DoDDS Students Make the Grade on National Test
By Staff Sgt. Alicia K. Borlik, USA
American Forces Press Service
WASHINGTON, April 22, 1999 Students in Department of Defense dependent schools were among the nation's best scorers in reading in a recent congressionally mandated annual test.
Fourth and eighth graders in DoD's overseas schools placed fourth and fifth, respectively, among the 43 states and jurisdictions that participated in the National Assessment of Educational Progress test. In defense stateside schools, fourth graders ranked 7th nationally and eighth graders, fourth.
The test rates academic achievement across a sample of schools each year, said Lillian Gonzales, director of the Department of Defense Education Activity. DoD schools have participated in the test, commonly known as the nation's report card, since 1994.
"It has served as a indicator of how well our school systems are doing in comparison to each other and in comparison to the national standards," Gonzales said. This year, the test targeted fourth and eighth graders and assessed their reading skills.
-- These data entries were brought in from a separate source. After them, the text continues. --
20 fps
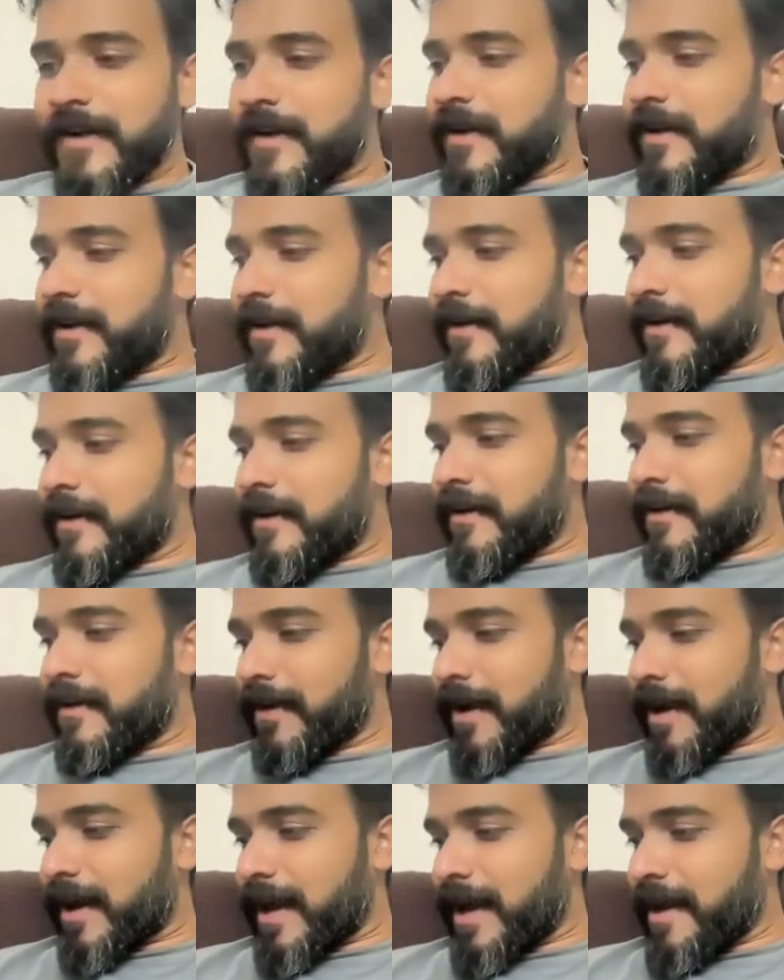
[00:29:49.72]

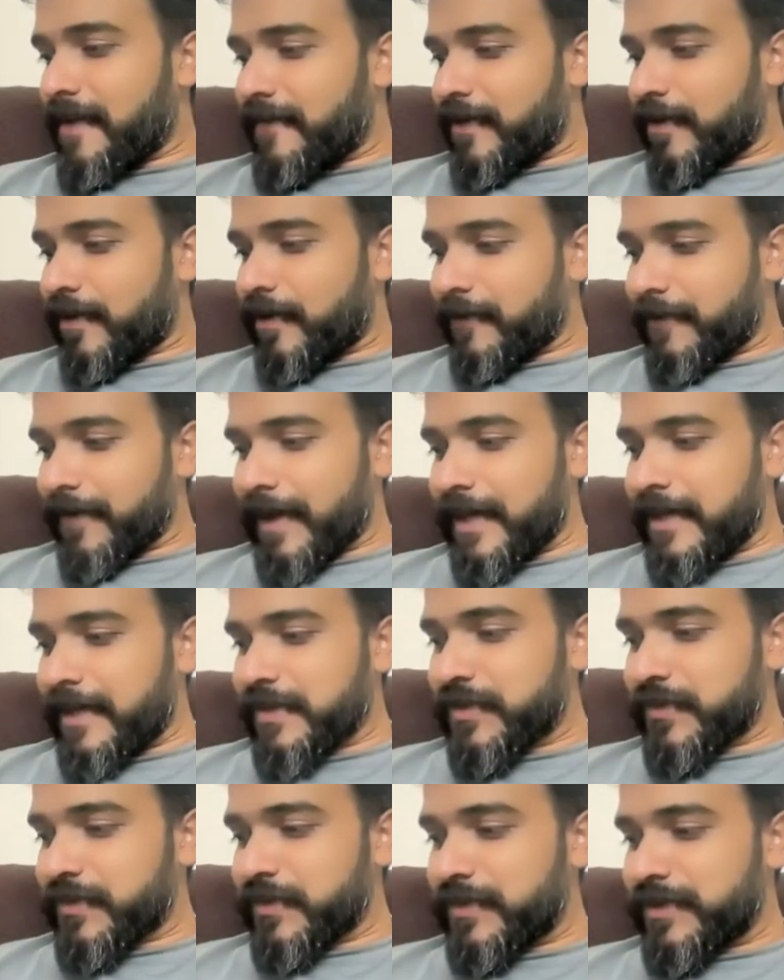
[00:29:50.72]
I have a lot of
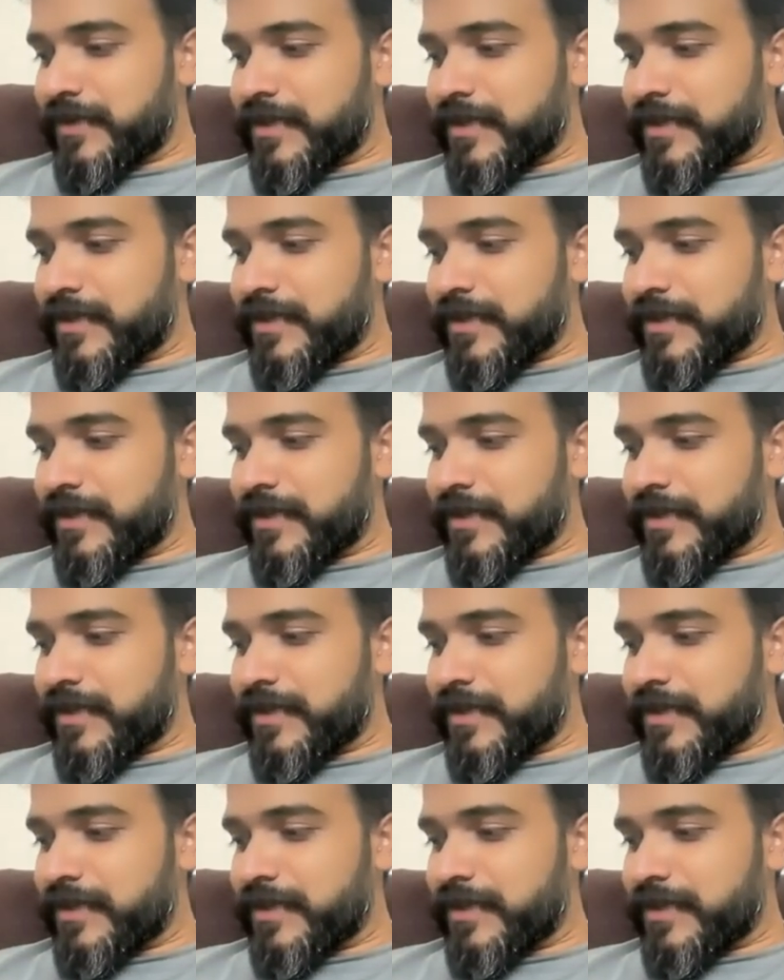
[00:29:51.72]
clients who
She attributed the students' success to a number of things, but topping the list is the curriculum taught in DoD schools. "Our curriculum is closely aligned to the national standards, which the test assesses," she said. "We are extremely focused on academic growth and achievement. We have the best-trained work force in the nation. We have highly skilled and trained teachers who are also highly committed."
The national test also broke down test scores among minority students. African-American and Hispanic fourth graders in DoD's overseas schools ranked first nationally, and Asian students ranked fifth.
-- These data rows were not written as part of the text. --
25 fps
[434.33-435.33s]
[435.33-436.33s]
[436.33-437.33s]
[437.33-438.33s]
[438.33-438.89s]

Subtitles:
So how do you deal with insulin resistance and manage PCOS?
In DoD's stateside schools, African-American and Hispanic fourth graders ranked second nationally, and Asian students ranked sixth. No ethnic data was available for eighth graders.
"Our minority students did extremely well," Gonzales said. "We put a strong focus on reducing the gap between our minority and mainstream students. We had to establish some strategies that would help minority students achieve their highest potential."
She also credited technology for the students' performance. "We are focusing our abilities for all of our schools to have access to computers and the World Wide Web," she said.
Gonzales noted the DoD schools' military environment is also very conducive to learning: "It's safe and, therefore, conducive to learning."